I will argue that US foreign policy has often engaged in aggressive and offensive activities, which are inherently difficult to justify in public debate. In addition, these offensive actions have asymmetrically benefited certain vested interests, notably the military-industrial complex, and this too has been difficult to justify. The function of pretexts has been to obscure these awkward features; hence the need to demonstrate that US policy is reacting to provocations, threats to the national security, and the like. Undergirding this analysis is the assumption that the American public is often reluctant to countenance military action abroad. It is often thought that the American public has been consistently nationalistic and supportive of military force. Such views obscure a considerable complexity.
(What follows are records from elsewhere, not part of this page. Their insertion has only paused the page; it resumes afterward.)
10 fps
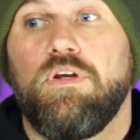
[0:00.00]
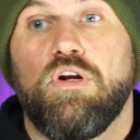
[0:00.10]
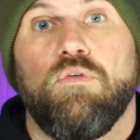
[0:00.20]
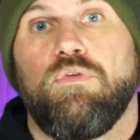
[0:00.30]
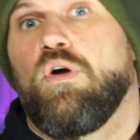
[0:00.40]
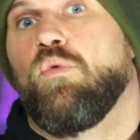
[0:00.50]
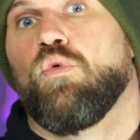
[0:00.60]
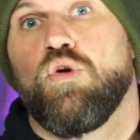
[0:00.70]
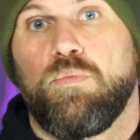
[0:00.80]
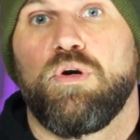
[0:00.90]
the
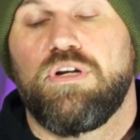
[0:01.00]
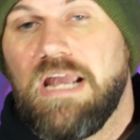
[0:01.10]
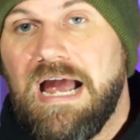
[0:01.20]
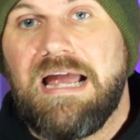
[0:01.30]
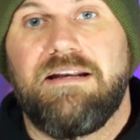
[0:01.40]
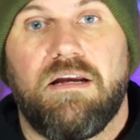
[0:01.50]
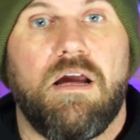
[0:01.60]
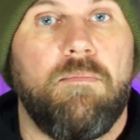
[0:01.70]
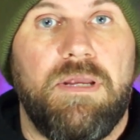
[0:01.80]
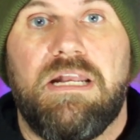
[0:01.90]
rumored guy to
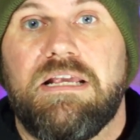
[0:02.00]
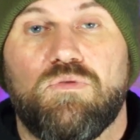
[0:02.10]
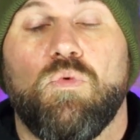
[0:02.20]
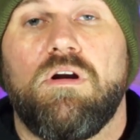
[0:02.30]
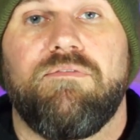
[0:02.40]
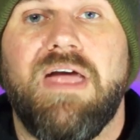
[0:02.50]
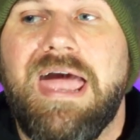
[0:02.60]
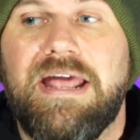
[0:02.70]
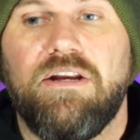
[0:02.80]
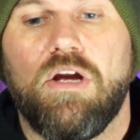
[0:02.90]
come in as one of the
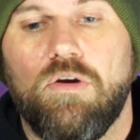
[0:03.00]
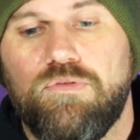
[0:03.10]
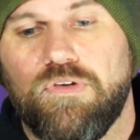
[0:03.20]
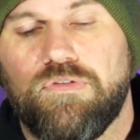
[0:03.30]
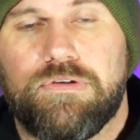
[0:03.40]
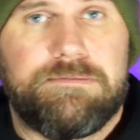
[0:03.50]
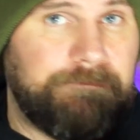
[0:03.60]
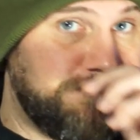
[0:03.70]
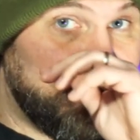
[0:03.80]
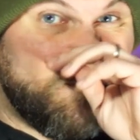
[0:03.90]
head coaches.
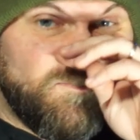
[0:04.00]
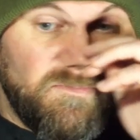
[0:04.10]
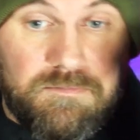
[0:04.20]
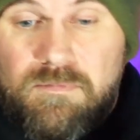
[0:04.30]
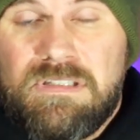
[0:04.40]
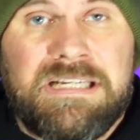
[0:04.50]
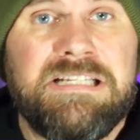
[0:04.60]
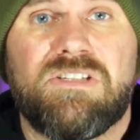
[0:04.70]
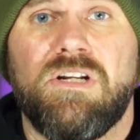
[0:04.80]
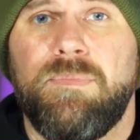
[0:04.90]

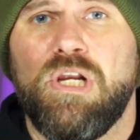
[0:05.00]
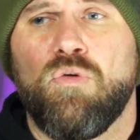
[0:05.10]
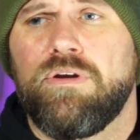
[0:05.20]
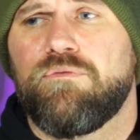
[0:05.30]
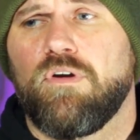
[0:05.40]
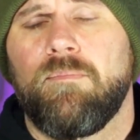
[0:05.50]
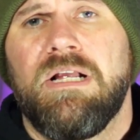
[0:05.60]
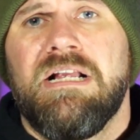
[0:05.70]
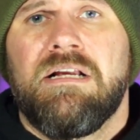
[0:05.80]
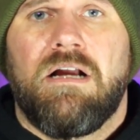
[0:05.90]
He's going to be going from
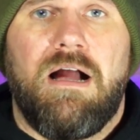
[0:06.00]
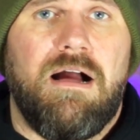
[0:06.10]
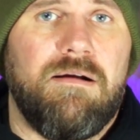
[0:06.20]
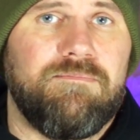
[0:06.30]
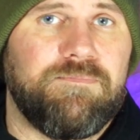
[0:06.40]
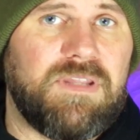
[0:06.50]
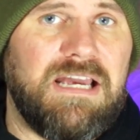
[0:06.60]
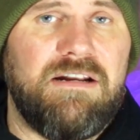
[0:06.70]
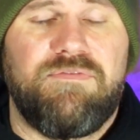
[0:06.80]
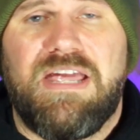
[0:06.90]

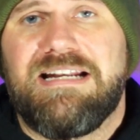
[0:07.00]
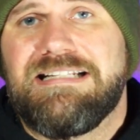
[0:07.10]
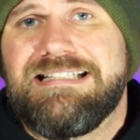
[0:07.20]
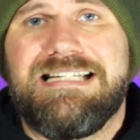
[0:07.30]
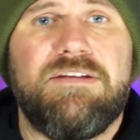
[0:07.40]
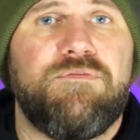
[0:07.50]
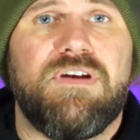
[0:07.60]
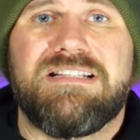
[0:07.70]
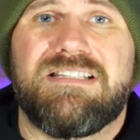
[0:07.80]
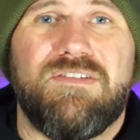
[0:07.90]
kind of that
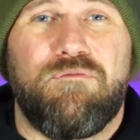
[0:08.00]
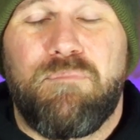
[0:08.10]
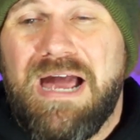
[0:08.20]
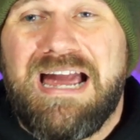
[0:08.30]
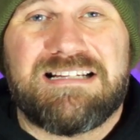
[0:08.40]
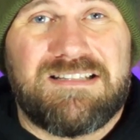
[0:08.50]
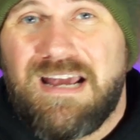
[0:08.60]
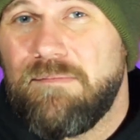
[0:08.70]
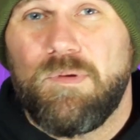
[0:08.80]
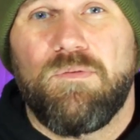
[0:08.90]
defensive backs
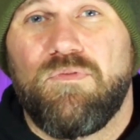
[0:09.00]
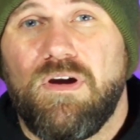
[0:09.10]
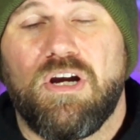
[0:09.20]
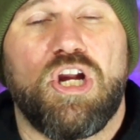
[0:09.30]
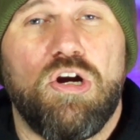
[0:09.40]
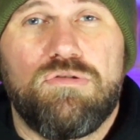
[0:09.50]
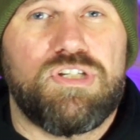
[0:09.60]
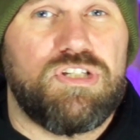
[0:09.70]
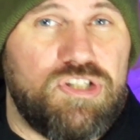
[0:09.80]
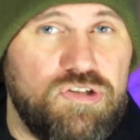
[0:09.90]
type of a
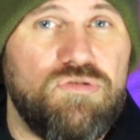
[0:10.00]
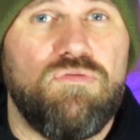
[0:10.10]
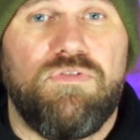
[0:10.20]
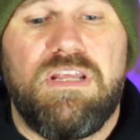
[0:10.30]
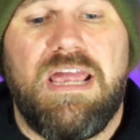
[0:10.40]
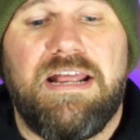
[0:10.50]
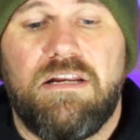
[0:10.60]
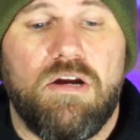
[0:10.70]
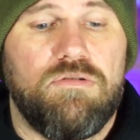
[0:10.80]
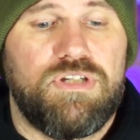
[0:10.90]
coach to the head
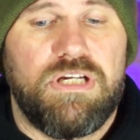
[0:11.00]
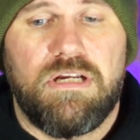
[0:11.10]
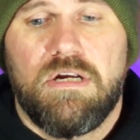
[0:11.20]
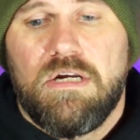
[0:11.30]
coaching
In fact, public opinion polls have shown that Americans are typically reluctant to use military force overseas, at least initially. Proposals for military action have often encountered what Edward Tufte termed “uninformed skepticism and informed hostility.”3 This popular skepticism can be traced to the very beginnings of the Cold War when, it should not be forgotten, Harry S. Truman was encouraged to “scare hell out of the American people,” since this was felt to be the only way to elicit their support for conflict with the Soviets.4

In the face of such public opposition, pretexts are often used. When referring to pretexts, I do so in the ordinary English language sense that a pretext is “an appearance assumed in order to cloak the real intention or state of affairs.”5 The basic process is simple: a dramatic event will be contrived to give the (mistaken) impression that a foreign power has threatened vital national interests. In other cases, foreign policy e´lites will simply wait for some event to occur, and will seize upon the event to justify actions that had, in any case, already been decided upon. The key point is that the policy decision occurs first, and is then followed by the “provocation” that is used to legitimate the policy. I place my work within the tradition of Herman and Chomsky, who emphasize the importance that deception and propaganda play even in formally democratic countries. 6 Though Herman and Chomsky are generally considered radical critics of US policy, many of their basic points are accepted by the mainstream realist theory of international relations, which also seems to recognize a “need” for e´lite manipulation of public opinion. Hans Morgenthau strongly implies such manipulation when he writes: “the government must realize that it is not the slave to public opinion; that public opinion is not a static thing to be discovered…it is a dynamic, ever changing entity to be continuously created and recreated by informed and responsible leadership; that it is the historic mission of the government to assert that leadership.”7 One of the easiest ways for “responsible leadership” to create and recreate public opinion is through the use of pretexts.